Your instructions:
State the number of lines in the records that contain "video", with no other words.

(Provided material begins)

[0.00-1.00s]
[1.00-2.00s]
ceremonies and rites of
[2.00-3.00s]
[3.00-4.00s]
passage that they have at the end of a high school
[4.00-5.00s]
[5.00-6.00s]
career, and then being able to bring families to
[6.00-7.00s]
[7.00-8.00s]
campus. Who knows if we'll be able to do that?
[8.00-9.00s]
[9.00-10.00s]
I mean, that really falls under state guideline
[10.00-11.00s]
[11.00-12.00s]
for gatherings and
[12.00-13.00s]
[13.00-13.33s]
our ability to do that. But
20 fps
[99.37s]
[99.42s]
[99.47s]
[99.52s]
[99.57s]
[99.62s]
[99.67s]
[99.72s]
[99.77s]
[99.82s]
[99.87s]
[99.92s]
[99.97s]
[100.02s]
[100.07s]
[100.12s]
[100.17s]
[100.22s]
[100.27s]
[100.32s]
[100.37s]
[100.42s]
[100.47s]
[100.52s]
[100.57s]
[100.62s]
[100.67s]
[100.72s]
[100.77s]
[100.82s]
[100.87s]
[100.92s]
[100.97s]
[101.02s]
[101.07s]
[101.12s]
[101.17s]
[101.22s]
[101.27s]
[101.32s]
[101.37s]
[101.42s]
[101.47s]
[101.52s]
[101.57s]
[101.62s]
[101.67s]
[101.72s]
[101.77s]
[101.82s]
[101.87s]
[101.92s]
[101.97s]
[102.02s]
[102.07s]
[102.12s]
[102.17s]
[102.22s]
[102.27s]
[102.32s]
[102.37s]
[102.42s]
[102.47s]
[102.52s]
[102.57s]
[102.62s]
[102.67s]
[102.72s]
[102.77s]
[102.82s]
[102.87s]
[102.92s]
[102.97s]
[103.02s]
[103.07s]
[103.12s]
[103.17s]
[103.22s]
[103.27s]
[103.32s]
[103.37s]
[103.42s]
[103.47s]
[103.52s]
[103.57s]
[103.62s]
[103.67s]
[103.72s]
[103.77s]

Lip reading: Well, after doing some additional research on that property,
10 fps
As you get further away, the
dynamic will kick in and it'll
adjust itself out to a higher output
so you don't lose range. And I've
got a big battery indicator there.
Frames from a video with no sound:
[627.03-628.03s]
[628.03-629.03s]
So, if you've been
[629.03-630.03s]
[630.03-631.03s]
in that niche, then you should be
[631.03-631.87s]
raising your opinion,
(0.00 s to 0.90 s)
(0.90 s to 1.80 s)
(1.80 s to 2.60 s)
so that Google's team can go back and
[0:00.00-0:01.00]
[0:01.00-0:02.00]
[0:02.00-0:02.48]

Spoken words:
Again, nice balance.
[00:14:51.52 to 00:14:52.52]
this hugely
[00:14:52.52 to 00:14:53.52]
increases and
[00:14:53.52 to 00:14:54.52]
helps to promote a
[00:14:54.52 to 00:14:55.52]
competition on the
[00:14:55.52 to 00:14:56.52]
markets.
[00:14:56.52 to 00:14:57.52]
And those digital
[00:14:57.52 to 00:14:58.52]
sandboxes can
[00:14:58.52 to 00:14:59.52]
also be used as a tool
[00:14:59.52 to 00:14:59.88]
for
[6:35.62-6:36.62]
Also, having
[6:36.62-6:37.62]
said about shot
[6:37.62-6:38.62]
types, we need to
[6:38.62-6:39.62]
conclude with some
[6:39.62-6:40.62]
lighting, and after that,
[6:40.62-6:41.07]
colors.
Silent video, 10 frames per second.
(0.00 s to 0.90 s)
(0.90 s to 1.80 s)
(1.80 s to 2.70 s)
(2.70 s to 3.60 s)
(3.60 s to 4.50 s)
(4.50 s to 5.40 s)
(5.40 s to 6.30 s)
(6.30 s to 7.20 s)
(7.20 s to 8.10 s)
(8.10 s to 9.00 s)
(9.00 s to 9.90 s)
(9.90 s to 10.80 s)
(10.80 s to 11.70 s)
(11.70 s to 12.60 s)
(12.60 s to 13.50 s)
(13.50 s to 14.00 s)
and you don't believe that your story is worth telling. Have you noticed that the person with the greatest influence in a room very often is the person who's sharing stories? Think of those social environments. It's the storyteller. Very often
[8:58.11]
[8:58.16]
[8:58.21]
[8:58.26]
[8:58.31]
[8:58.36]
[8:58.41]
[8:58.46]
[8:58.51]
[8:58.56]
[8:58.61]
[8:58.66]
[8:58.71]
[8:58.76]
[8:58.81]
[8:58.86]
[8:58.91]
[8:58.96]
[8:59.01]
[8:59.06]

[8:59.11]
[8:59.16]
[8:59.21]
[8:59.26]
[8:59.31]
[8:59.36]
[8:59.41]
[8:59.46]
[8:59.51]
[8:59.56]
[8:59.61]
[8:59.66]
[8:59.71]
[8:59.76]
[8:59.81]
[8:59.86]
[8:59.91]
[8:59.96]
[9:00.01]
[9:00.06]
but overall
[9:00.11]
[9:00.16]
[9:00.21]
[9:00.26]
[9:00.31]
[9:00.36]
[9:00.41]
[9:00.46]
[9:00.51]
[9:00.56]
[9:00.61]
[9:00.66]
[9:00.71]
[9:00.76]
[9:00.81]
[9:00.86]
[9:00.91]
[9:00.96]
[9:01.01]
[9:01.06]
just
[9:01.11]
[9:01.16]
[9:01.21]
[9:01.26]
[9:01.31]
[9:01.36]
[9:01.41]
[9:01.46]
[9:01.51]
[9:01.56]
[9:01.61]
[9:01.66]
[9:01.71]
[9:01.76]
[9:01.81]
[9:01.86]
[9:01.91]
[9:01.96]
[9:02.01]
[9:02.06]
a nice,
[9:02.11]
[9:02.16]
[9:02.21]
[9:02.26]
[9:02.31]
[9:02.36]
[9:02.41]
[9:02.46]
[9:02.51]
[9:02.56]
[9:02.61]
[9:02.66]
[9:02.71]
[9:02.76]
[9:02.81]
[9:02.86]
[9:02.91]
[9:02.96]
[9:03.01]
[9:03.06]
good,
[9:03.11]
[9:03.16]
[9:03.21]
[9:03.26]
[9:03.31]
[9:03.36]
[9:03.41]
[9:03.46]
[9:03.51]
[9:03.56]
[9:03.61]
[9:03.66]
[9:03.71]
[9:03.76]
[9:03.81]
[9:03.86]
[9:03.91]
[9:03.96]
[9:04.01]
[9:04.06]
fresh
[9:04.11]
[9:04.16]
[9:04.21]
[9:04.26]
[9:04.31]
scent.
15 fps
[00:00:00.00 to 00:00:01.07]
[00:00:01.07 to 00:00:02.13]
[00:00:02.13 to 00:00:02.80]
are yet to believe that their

(Provided material ends)

Answer to this task:
2